- [TASK INSTRUCTIONS]: Retype the following data exactly, but leave its pictures out.

(Saved entries)
----------

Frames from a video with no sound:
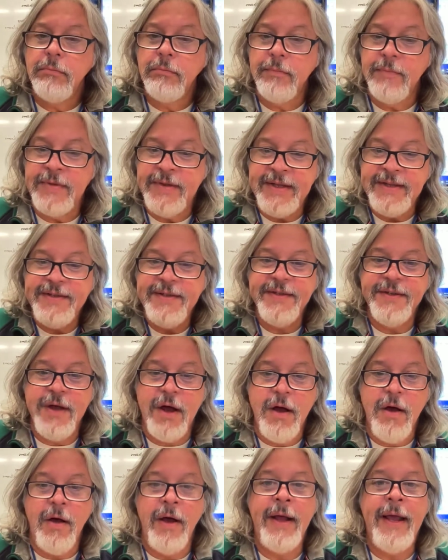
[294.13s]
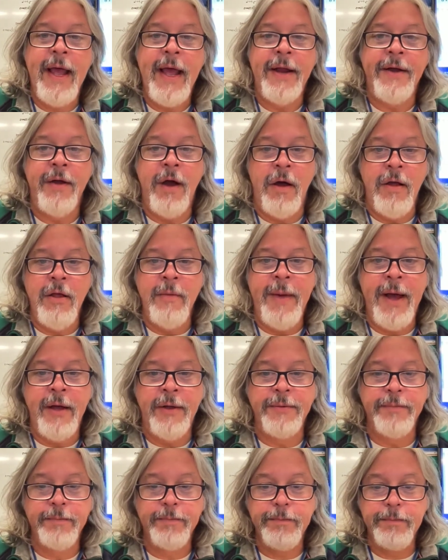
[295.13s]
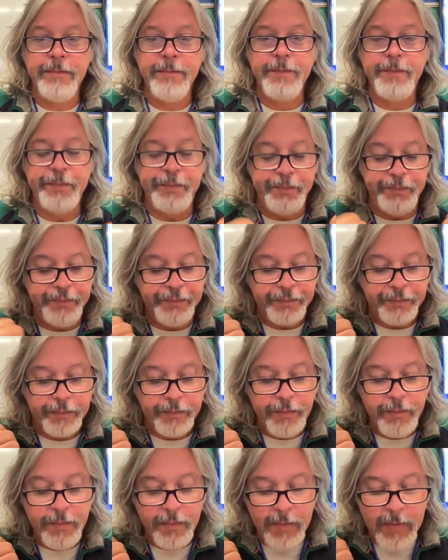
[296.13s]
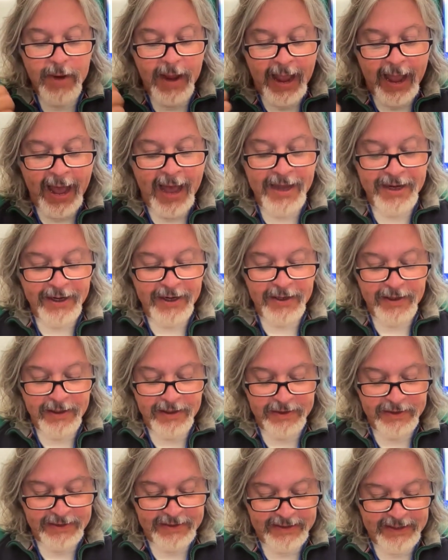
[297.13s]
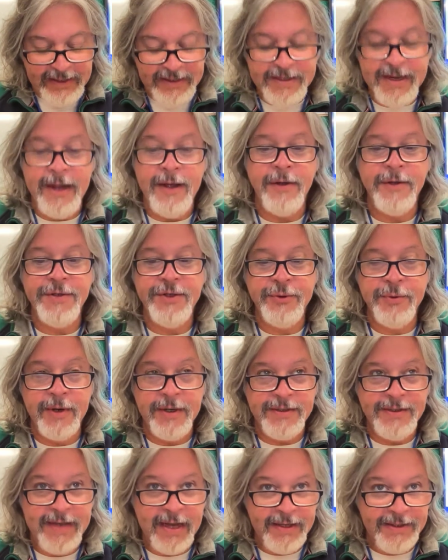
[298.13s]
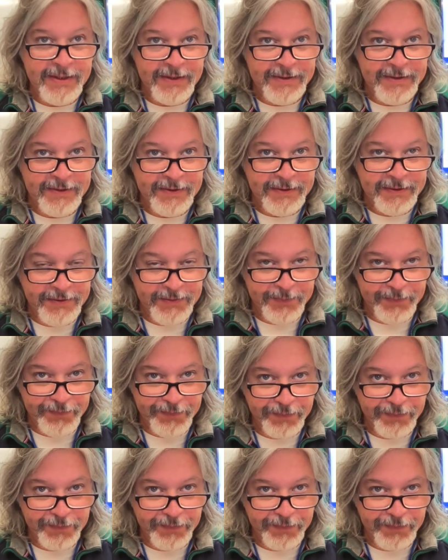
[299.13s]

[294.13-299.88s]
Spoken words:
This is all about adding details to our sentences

----------

- [EXERCISE SOLUTION]:
Frames from a video with no sound:
[294.13s]
[295.13s]
[296.13s]
[297.13s]
[298.13s]
[299.13s]

[294.13-299.88s]
Spoken words:
This is all about adding details to our sentences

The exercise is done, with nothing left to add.